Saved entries
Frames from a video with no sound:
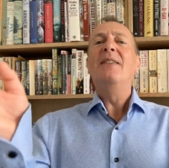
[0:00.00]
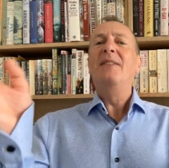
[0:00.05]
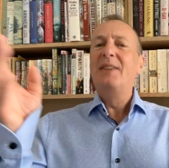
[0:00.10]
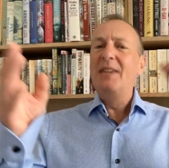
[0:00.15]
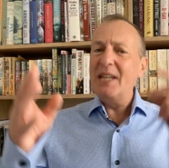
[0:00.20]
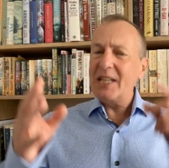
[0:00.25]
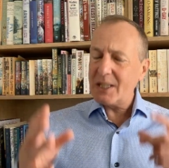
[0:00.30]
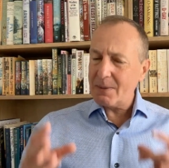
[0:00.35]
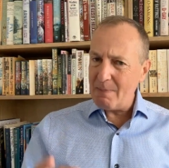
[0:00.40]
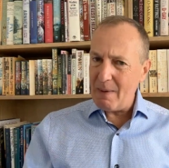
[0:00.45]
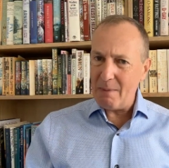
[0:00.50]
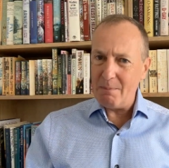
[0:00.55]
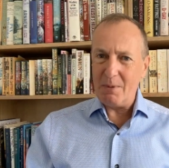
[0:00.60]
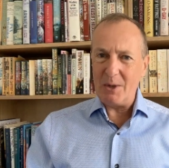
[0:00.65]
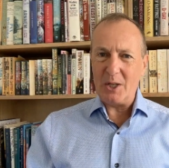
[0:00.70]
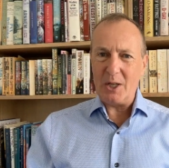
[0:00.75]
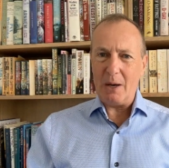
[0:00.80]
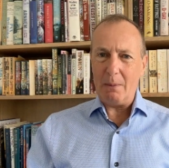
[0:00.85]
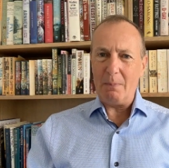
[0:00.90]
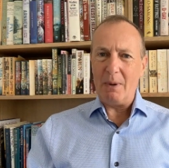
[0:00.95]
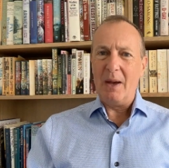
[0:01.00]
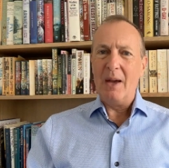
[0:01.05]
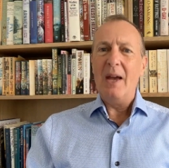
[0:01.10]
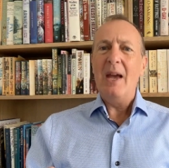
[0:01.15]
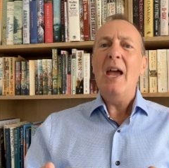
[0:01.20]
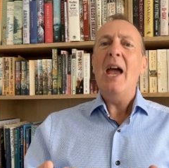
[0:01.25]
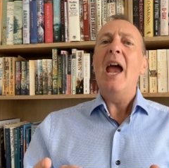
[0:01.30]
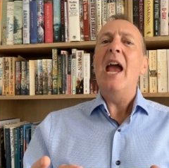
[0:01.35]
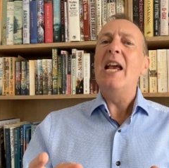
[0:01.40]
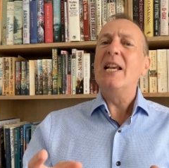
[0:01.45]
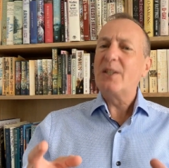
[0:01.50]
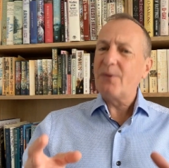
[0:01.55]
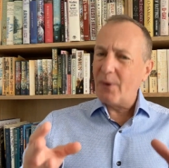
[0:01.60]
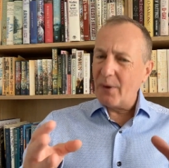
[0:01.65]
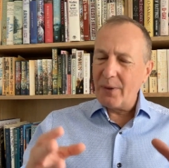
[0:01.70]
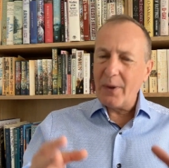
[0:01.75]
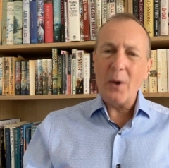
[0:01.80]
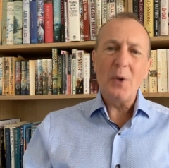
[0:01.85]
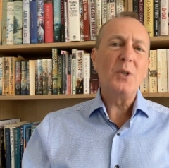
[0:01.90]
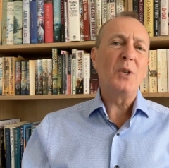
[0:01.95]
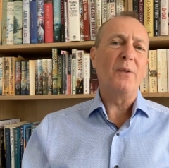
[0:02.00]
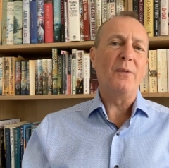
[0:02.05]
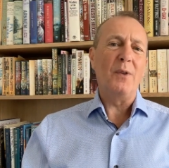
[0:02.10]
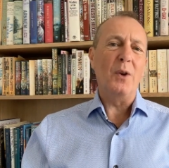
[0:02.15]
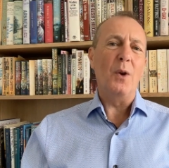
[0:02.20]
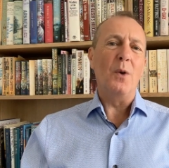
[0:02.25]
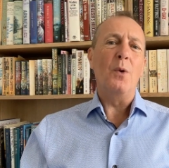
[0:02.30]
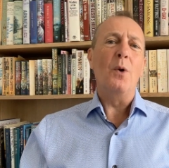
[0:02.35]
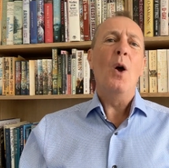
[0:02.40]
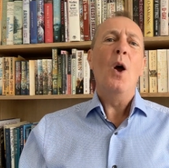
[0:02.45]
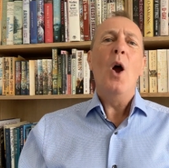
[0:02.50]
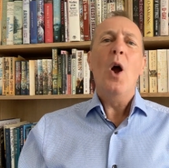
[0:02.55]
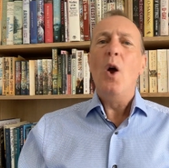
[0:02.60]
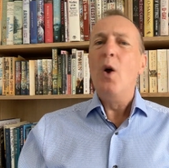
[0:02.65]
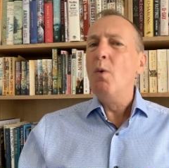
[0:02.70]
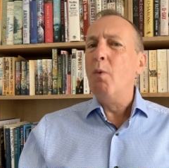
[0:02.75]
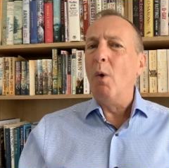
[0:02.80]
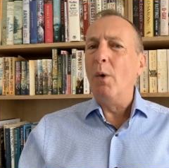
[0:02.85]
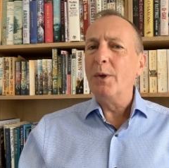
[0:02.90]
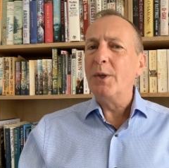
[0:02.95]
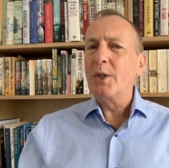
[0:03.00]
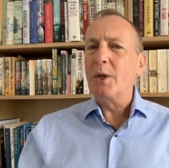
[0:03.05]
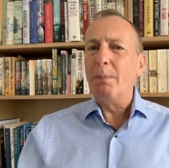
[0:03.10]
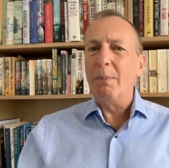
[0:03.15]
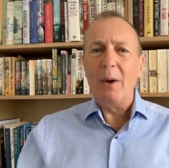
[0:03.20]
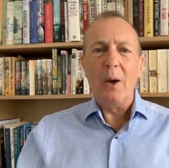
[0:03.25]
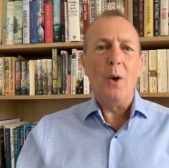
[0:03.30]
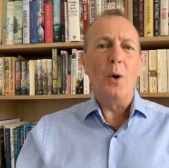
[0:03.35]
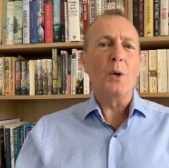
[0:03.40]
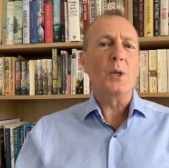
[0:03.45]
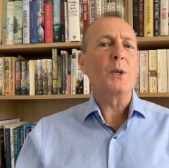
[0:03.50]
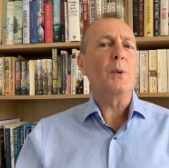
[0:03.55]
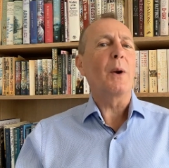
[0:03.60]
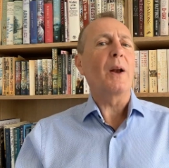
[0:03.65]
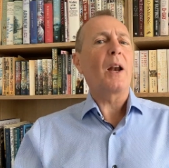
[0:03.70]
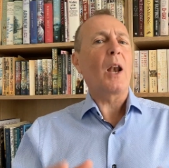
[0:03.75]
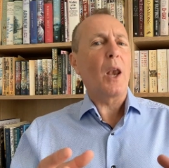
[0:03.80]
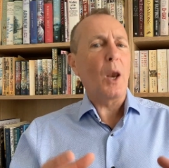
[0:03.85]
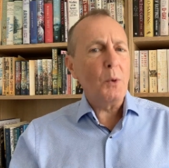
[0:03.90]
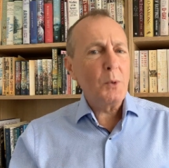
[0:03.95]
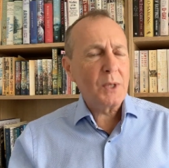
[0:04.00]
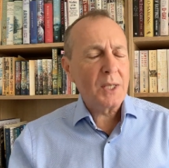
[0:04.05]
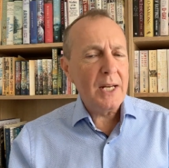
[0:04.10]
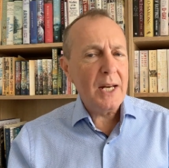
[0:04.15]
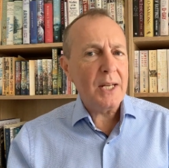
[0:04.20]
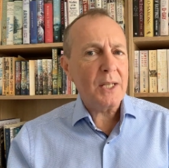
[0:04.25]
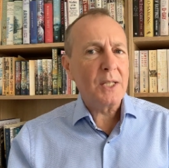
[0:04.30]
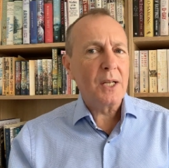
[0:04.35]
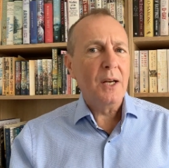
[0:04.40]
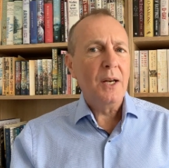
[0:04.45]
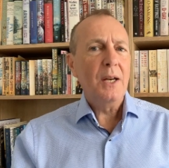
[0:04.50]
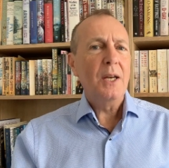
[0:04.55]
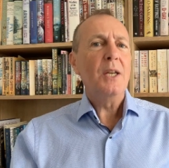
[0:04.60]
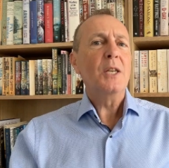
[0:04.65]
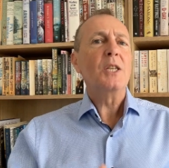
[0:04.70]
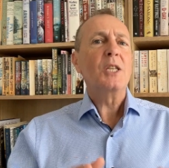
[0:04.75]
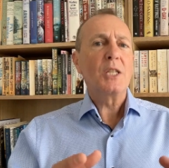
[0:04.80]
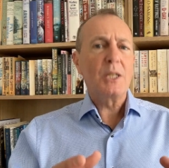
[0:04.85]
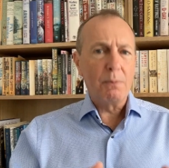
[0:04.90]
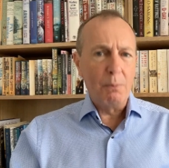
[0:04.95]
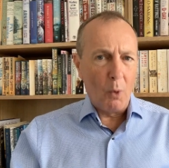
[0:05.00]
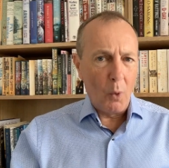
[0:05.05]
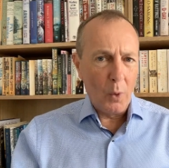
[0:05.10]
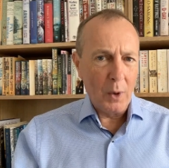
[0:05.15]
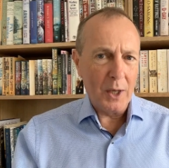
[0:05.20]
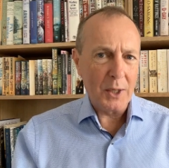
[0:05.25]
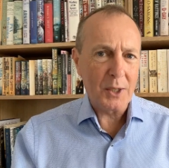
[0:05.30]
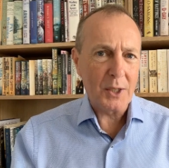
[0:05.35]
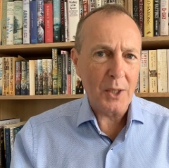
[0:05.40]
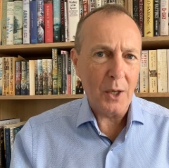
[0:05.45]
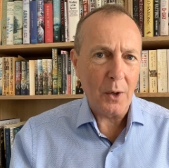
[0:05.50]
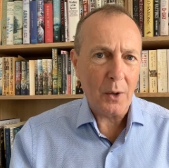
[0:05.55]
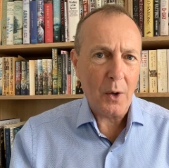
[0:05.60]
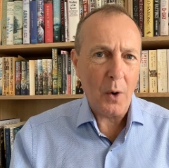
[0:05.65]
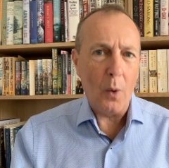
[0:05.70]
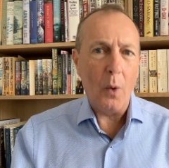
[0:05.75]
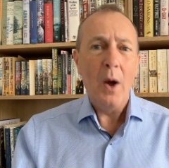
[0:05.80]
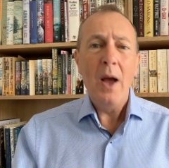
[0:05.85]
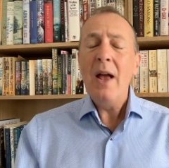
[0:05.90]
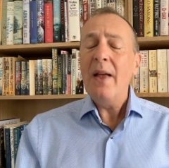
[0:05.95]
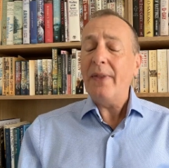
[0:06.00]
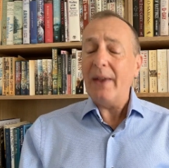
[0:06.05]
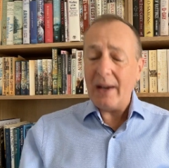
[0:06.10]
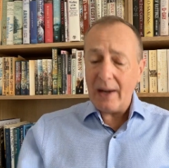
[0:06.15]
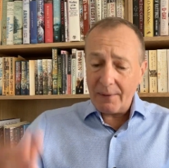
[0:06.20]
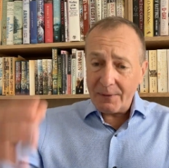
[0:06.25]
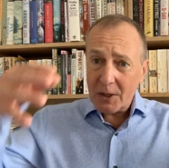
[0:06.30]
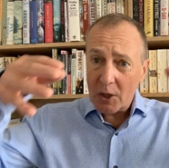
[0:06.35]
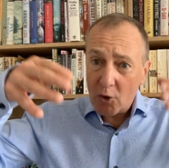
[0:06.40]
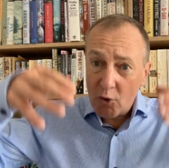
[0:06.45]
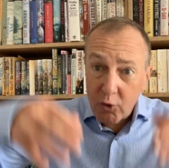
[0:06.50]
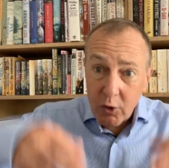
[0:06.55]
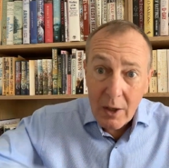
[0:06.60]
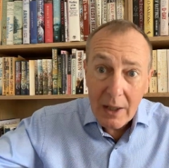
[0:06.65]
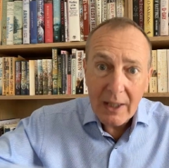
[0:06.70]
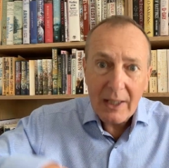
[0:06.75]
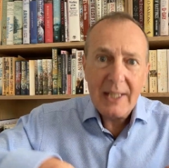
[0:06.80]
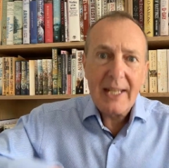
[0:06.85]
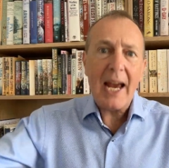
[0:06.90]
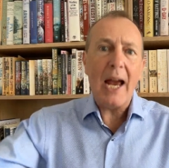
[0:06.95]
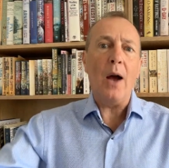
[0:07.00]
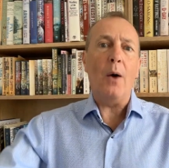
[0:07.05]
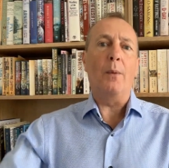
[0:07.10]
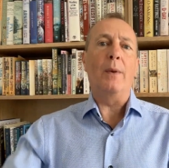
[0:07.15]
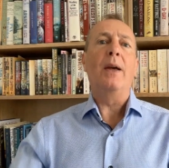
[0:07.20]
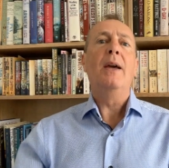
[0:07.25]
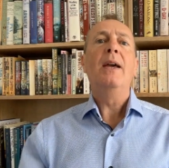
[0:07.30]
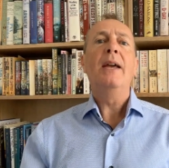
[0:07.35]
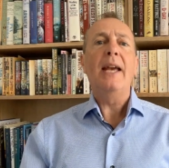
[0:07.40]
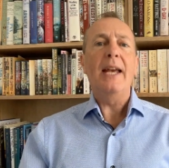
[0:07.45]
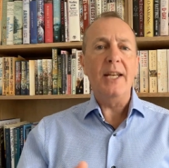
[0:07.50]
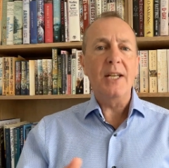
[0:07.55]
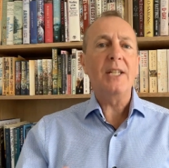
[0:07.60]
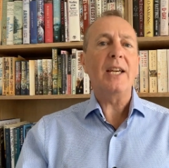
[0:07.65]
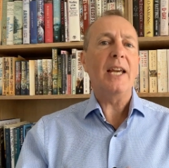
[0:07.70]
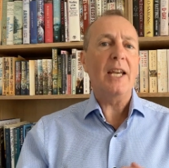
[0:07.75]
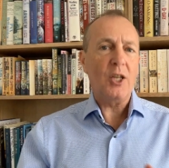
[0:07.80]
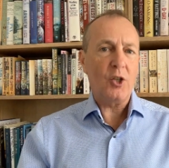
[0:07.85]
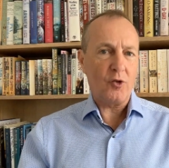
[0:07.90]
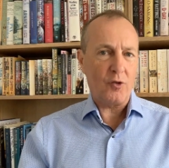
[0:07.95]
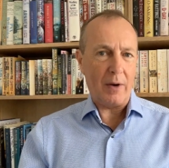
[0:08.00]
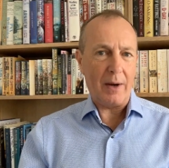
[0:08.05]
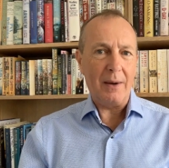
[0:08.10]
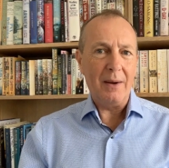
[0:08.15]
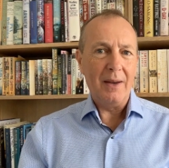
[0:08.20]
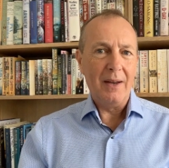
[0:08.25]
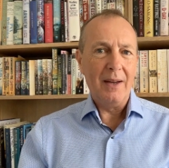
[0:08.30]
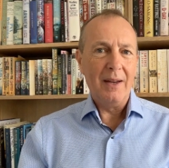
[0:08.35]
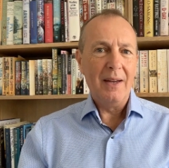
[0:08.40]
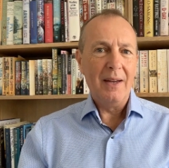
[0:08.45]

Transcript: This membership is for those of you who want to belong to a close-knit, smaller circle that love to drill down into history.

**What the exercise asks**: Quote the preceding records in their entirety, excluding every picture.

**The completed task**:
Frames from a video with no sound:
[0:00.00]
[0:00.05]
[0:00.10]
[0:00.15]
[0:00.20]
[0:00.25]
[0:00.30]
[0:00.35]
[0:00.40]
[0:00.45]
[0:00.50]
[0:00.55]
[0:00.60]
[0:00.65]
[0:00.70]
[0:00.75]
[0:00.80]
[0:00.85]
[0:00.90]
[0:00.95]
[0:01.00]
[0:01.05]
[0:01.10]
[0:01.15]
[0:01.20]
[0:01.25]
[0:01.30]
[0:01.35]
[0:01.40]
[0:01.45]
[0:01.50]
[0:01.55]
[0:01.60]
[0:01.65]
[0:01.70]
[0:01.75]
[0:01.80]
[0:01.85]
[0:01.90]
[0:01.95]
[0:02.00]
[0:02.05]
[0:02.10]
[0:02.15]
[0:02.20]
[0:02.25]
[0:02.30]
[0:02.35]
[0:02.40]
[0:02.45]
[0:02.50]
[0:02.55]
[0:02.60]
[0:02.65]
[0:02.70]
[0:02.75]
[0:02.80]
[0:02.85]
[0:02.90]
[0:02.95]
[0:03.00]
[0:03.05]
[0:03.10]
[0:03.15]
[0:03.20]
[0:03.25]
[0:03.30]
[0:03.35]
[0:03.40]
[0:03.45]
[0:03.50]
[0:03.55]
[0:03.60]
[0:03.65]
[0:03.70]
[0:03.75]
[0:03.80]
[0:03.85]
[0:03.90]
[0:03.95]
[0:04.00]
[0:04.05]
[0:04.10]
[0:04.15]
[0:04.20]
[0:04.25]
[0:04.30]
[0:04.35]
[0:04.40]
[0:04.45]
[0:04.50]
[0:04.55]
[0:04.60]
[0:04.65]
[0:04.70]
[0:04.75]
[0:04.80]
[0:04.85]
[0:04.90]
[0:04.95]
[0:05.00]
[0:05.05]
[0:05.10]
[0:05.15]
[0:05.20]
[0:05.25]
[0:05.30]
[0:05.35]
[0:05.40]
[0:05.45]
[0:05.50]
[0:05.55]
[0:05.60]
[0:05.65]
[0:05.70]
[0:05.75]
[0:05.80]
[0:05.85]
[0:05.90]
[0:05.95]
[0:06.00]
[0:06.05]
[0:06.10]
[0:06.15]
[0:06.20]
[0:06.25]
[0:06.30]
[0:06.35]
[0:06.40]
[0:06.45]
[0:06.50]
[0:06.55]
[0:06.60]
[0:06.65]
[0:06.70]
[0:06.75]
[0:06.80]
[0:06.85]
[0:06.90]
[0:06.95]
[0:07.00]
[0:07.05]
[0:07.10]
[0:07.15]
[0:07.20]
[0:07.25]
[0:07.30]
[0:07.35]
[0:07.40]
[0:07.45]
[0:07.50]
[0:07.55]
[0:07.60]
[0:07.65]
[0:07.70]
[0:07.75]
[0:07.80]
[0:07.85]
[0:07.90]
[0:07.95]
[0:08.00]
[0:08.05]
[0:08.10]
[0:08.15]
[0:08.20]
[0:08.25]
[0:08.30]
[0:08.35]
[0:08.40]
[0:08.45]

Transcript: This membership is for those of you who want to belong to a close-knit, smaller circle that love to drill down into history.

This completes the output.